### [Task goal]
Extract all lines that hold "video" from the records below.

### [Material to process]
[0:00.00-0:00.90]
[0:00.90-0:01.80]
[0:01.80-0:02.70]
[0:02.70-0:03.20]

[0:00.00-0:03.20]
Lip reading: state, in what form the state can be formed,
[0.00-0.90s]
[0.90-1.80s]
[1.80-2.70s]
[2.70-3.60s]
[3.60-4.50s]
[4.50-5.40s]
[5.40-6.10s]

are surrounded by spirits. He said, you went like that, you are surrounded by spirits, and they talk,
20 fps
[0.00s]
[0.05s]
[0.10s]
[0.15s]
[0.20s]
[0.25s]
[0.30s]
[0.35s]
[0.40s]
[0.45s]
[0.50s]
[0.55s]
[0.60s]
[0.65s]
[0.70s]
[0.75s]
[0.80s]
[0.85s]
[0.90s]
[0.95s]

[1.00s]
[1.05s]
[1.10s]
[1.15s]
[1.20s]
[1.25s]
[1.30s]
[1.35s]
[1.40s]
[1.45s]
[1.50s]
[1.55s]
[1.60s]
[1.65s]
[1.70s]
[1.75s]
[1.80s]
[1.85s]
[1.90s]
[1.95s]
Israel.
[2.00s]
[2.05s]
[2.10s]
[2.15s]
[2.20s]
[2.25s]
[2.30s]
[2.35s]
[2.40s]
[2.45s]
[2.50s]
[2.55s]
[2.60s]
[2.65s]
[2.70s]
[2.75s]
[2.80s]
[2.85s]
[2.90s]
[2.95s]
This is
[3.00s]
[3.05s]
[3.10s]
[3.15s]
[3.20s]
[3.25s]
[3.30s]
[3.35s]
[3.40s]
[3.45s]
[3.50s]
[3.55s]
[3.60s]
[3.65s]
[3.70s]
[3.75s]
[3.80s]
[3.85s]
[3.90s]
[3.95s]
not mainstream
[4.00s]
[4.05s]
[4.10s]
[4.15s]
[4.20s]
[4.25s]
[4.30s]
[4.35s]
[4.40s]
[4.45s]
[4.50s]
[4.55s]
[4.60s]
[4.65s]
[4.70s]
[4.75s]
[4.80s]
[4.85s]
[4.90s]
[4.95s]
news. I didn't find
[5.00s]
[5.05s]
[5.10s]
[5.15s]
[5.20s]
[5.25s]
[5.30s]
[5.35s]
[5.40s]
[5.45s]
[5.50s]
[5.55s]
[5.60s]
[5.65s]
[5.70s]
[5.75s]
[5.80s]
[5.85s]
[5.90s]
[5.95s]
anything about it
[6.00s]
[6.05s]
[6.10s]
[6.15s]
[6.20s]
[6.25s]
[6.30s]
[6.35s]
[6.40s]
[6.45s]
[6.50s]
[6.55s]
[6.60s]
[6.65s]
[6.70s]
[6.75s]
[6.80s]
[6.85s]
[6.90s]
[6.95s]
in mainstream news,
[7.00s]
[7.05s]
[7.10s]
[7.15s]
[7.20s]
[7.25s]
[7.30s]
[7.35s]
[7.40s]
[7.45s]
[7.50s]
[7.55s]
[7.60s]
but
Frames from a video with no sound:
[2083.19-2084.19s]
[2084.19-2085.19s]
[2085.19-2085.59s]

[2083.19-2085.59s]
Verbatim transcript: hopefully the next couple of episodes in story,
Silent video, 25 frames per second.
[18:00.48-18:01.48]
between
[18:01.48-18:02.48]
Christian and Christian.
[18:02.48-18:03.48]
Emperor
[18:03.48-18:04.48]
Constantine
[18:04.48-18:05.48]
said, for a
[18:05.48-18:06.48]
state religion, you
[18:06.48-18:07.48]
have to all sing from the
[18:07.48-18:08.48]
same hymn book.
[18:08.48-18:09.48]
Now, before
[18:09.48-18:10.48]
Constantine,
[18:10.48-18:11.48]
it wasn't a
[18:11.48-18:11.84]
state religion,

### [Response area]
Frames from a video with no sound:
Silent video, 25 frames per second.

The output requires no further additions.